Industrialist Powel Crosley repeatedly tried to enter the motor industry prior to WWII, but his efforts producing a 59-pound Navy engine during the war finally provided him with a viable mass-market product. Following the armistice, Crosley fitted the 26.5-hp, 44-cid COBRA (copper brazed) engine to a new Crosley, which started production in 1945 as 1946 models. The cars were very basic, with a beak-nosed, slab-sided two-door sedan and a convertible whose top slid down the side rails, leaving the windows in place. In the first year, Crosley sold 4,999 vehicles, including 12 convertibles.

For 1947, Crosley added a two-door station wagon and sales boomed to 19,000 units due to the overall new car shortage. Crosley was hoping for 80,000 sales in 1948, but the Big Three redesigned their pre-war models and his models suddenly looked dated. Still, Crosley sold 29,000 cars, which would prove to be his best year. Most popular by far were the station wagon.

Crosley restyled his range with a more modern nose in 1949 but sales plunged to just under 7,500 units as the Big Three ramped up production. Crosley fought back with his Hot Shot two-seat sports car, which had bug-eye headlights and a fold-down windshield. It was to prove very competitive in its race classes and 752 were sold. By this point, the sheet steel engine block was proving porous, as electrolysis created pinholes in the water jacket. Crosley’s reluctant solution was to introduce a cast-iron, fixed-head block, standard on the Hot Shot and retrofitted the engine to many other cars. A similar fate befell his disc brakes, which succumbed to road salt.

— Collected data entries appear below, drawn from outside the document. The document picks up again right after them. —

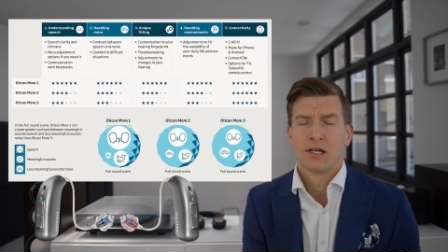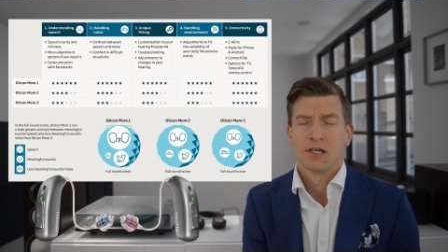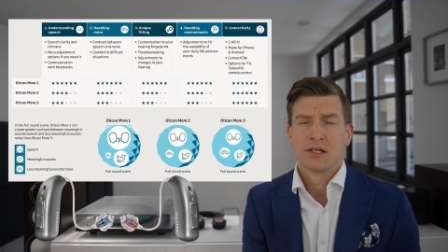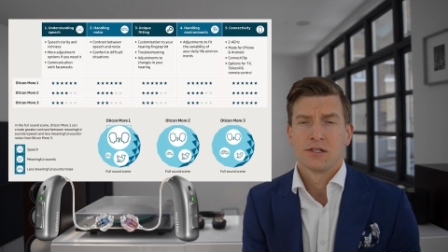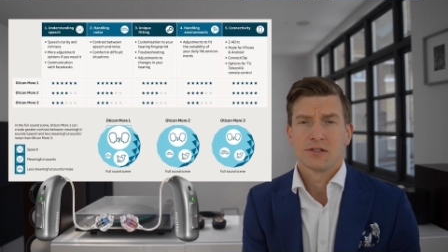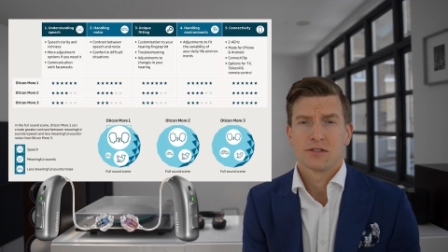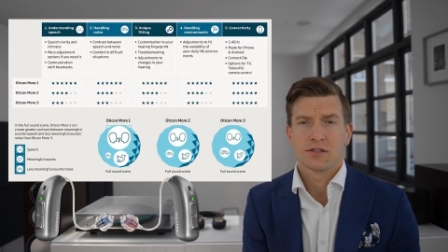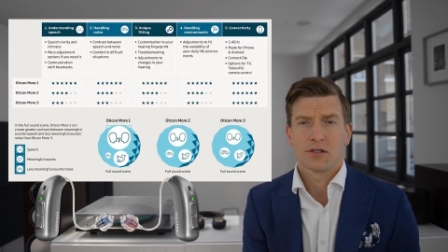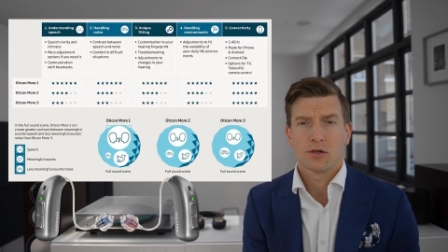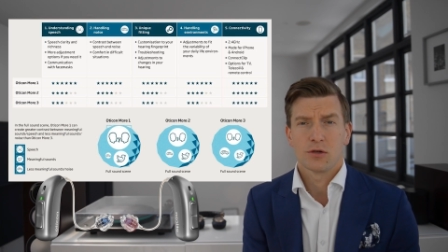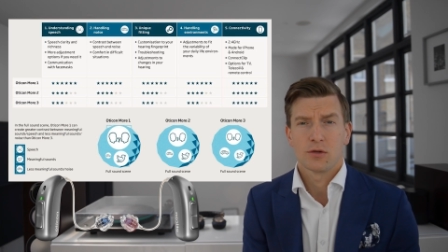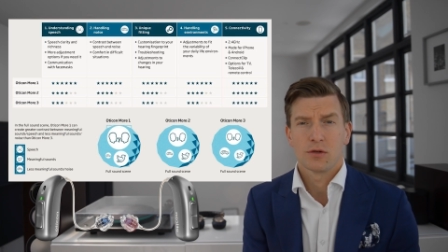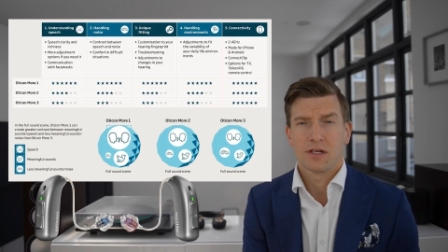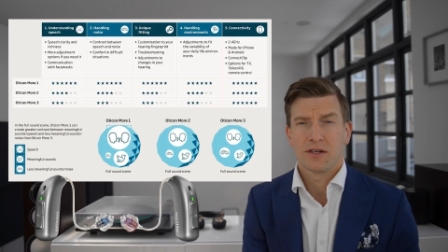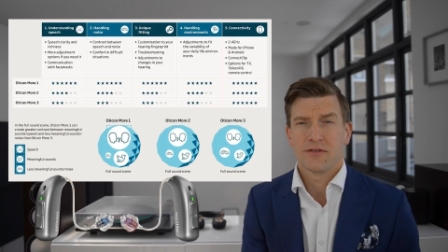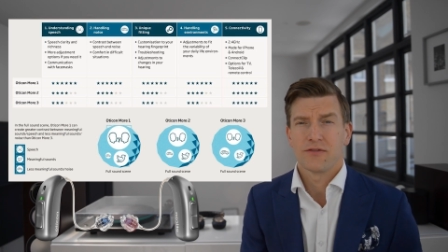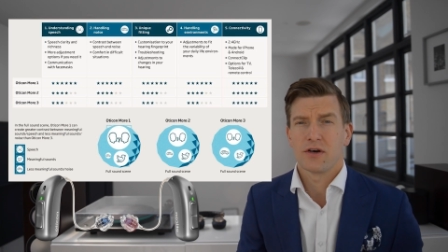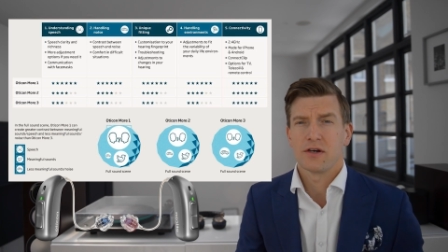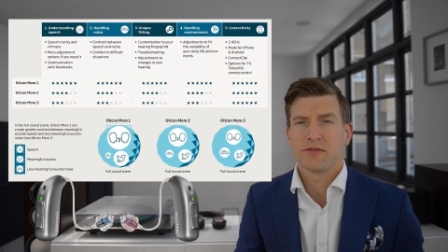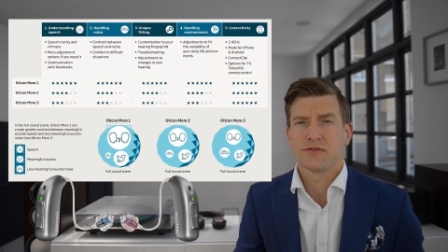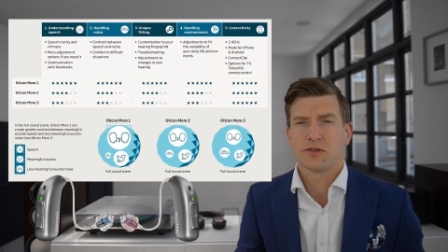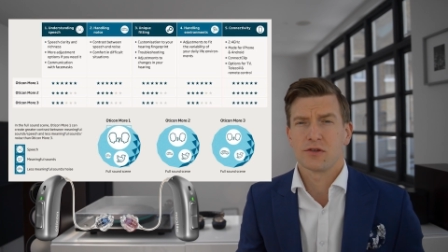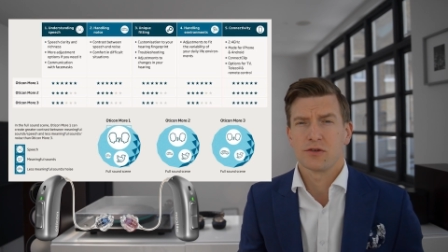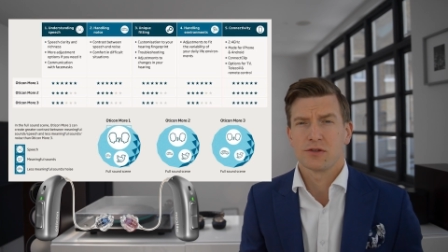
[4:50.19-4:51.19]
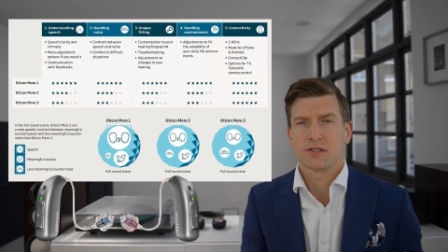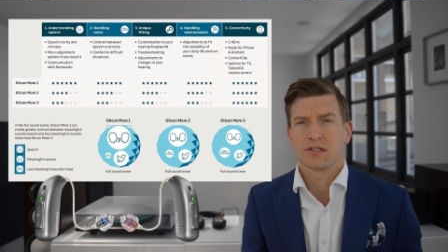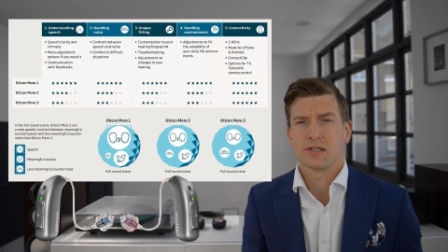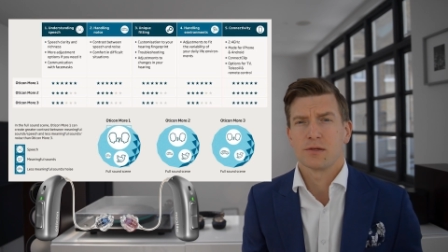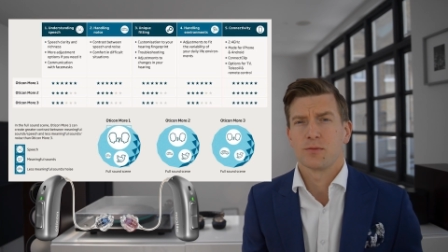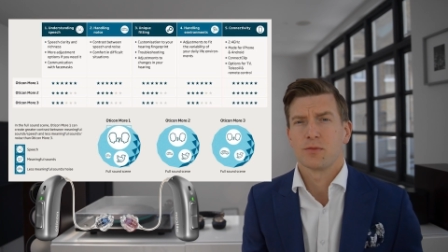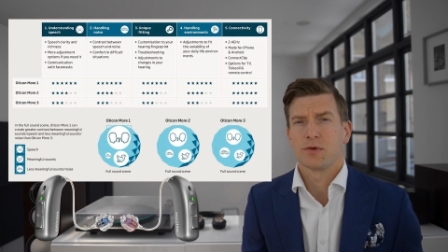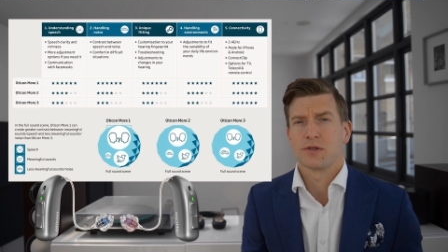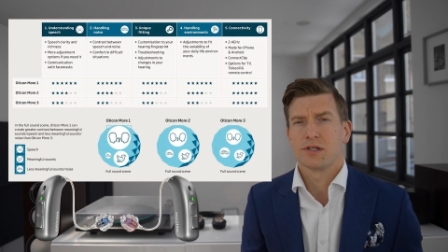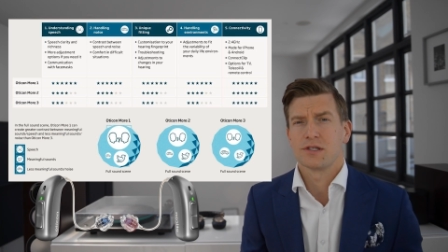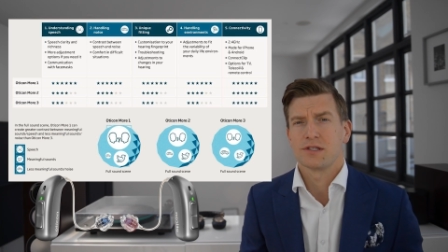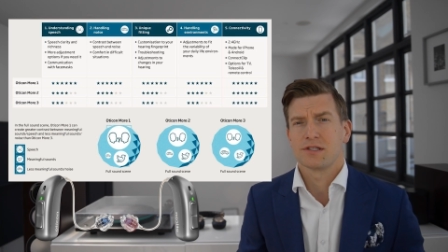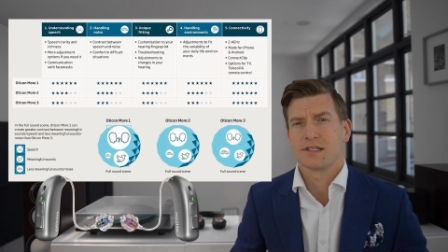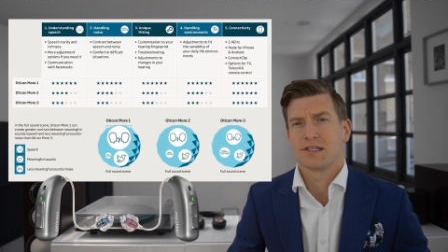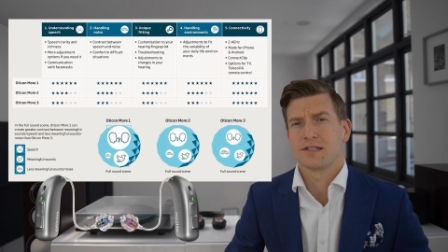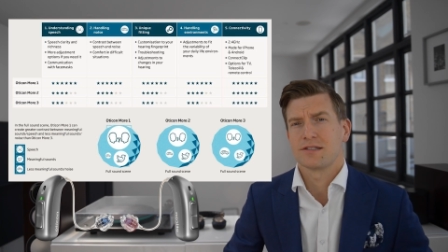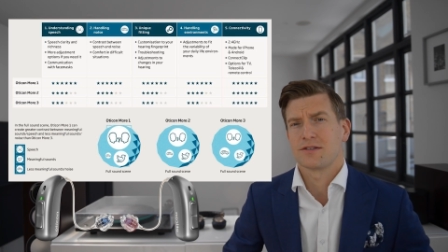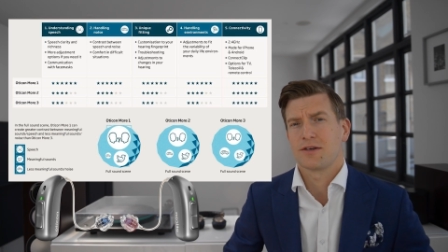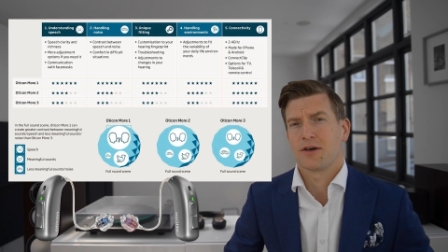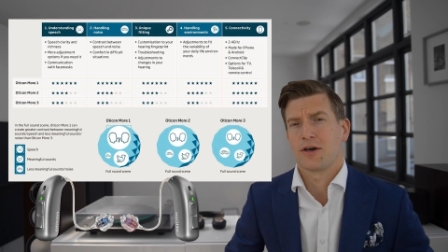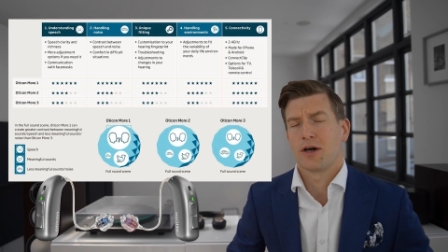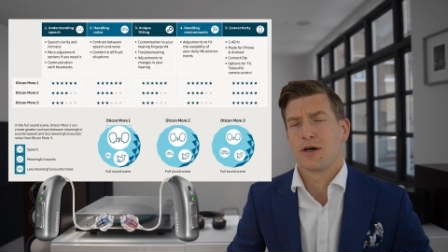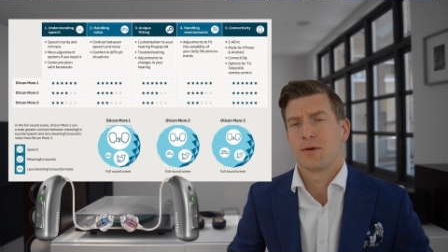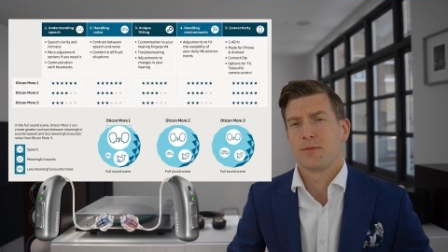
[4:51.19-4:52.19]
So if I've got someone that sits
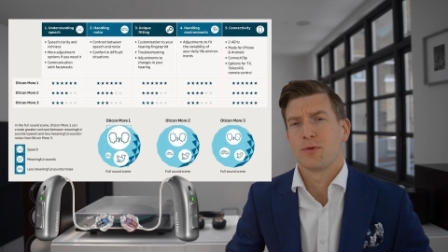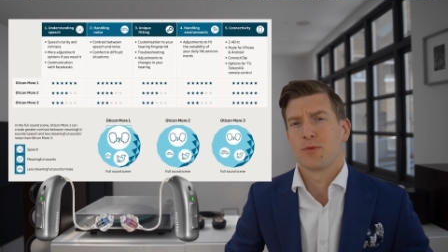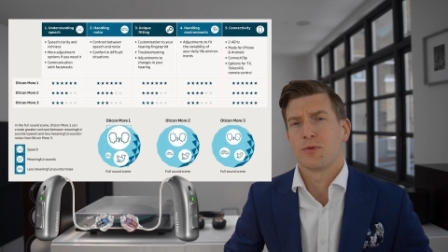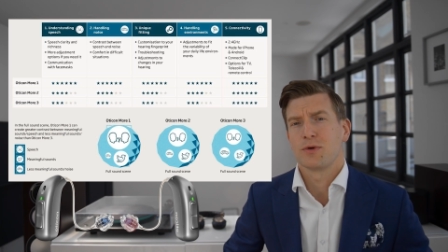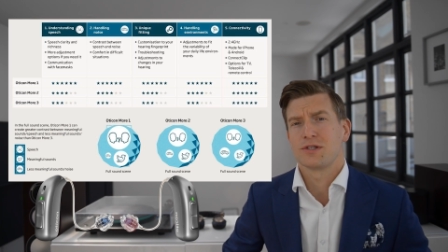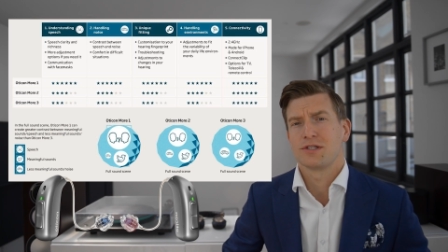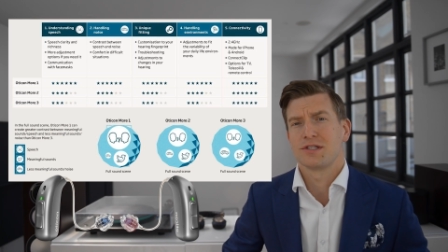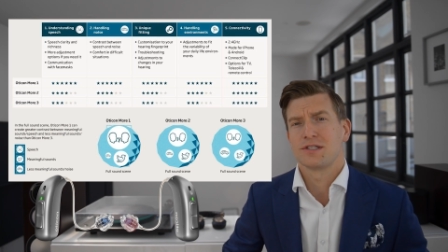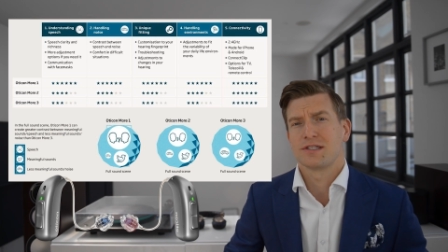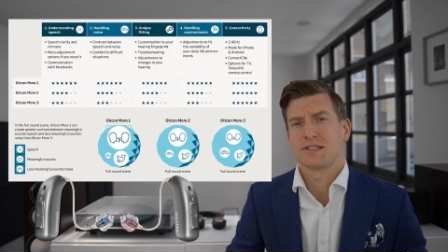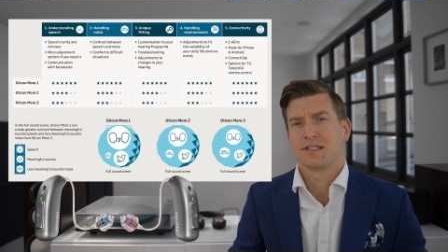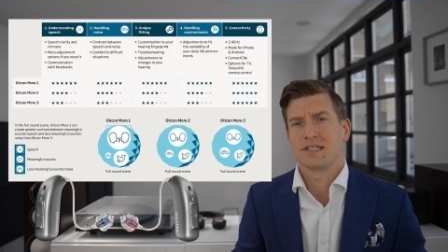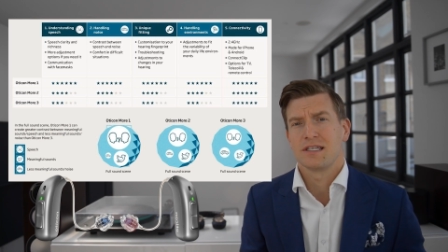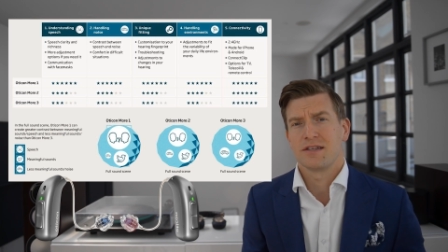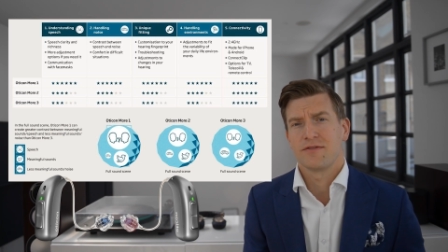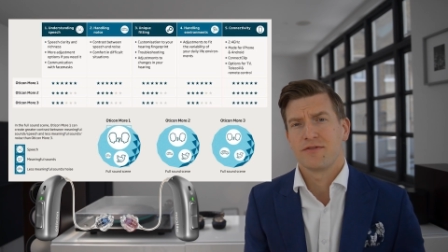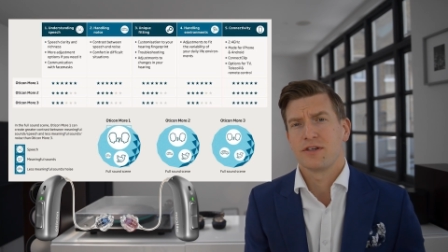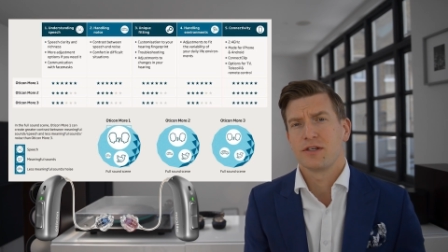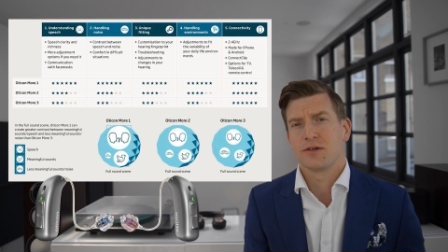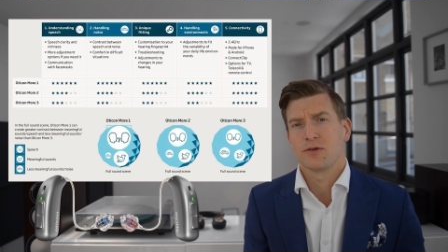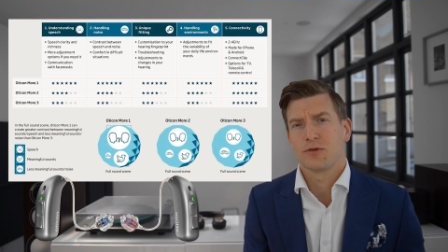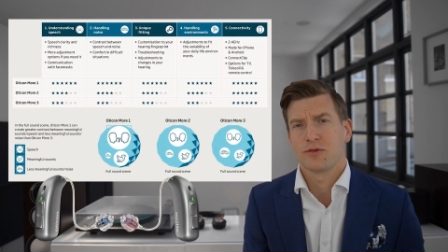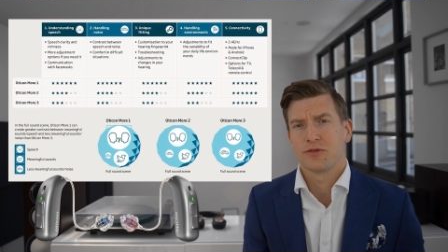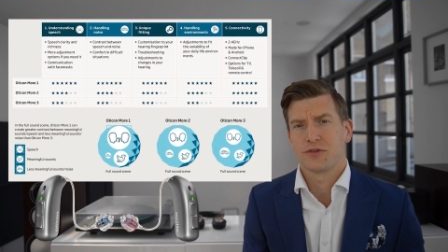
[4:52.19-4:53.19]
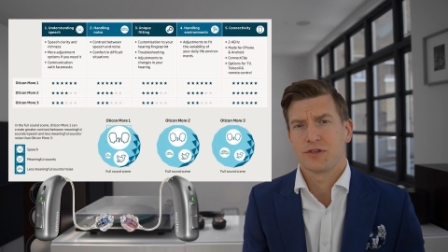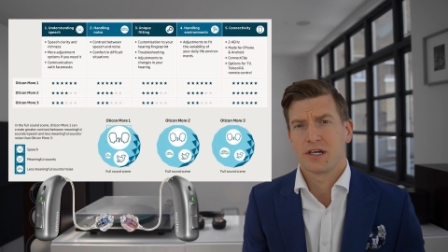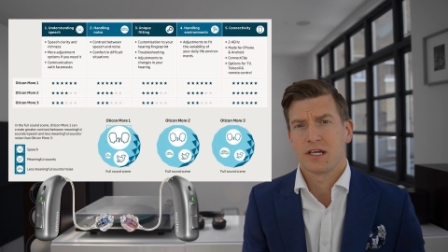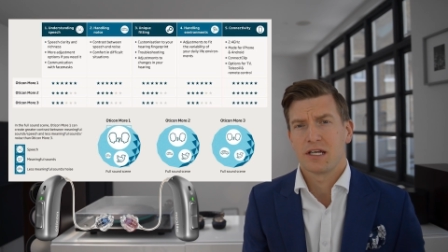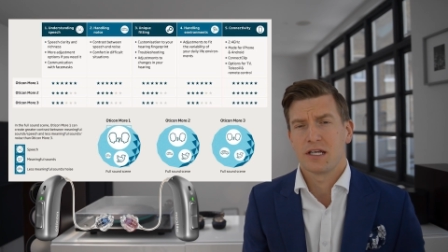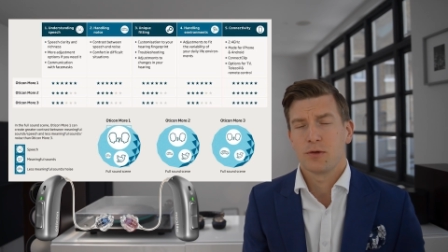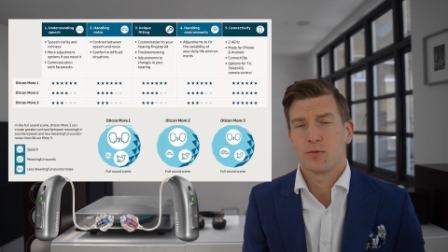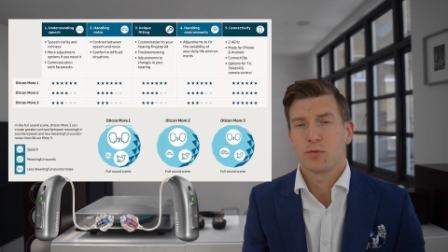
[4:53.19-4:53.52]
at home and watches TV all day,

For 1950, there were several lines of Crosley, with the Standard, Super, Hot Shot, and Jeep-like Farm-O-Road. Sales of all vehicles slid below 7,000, and then further to 6,600 in 1951. By 1952, Crosley realized his time was past and pulled the plug on June 3, after 2,075 vehicles had been produced.

Today Crosleys have a small but dedicated following. The Hot Shot preceded the influx of British sports cars in the 1950s, and is quite collectible, especially in Super Hot Shot guise. Other models appear crude today and make America seem very big, though the Farm-O-Road has charm in the vein of a Mini Moke, and the wagons are equally cheerful.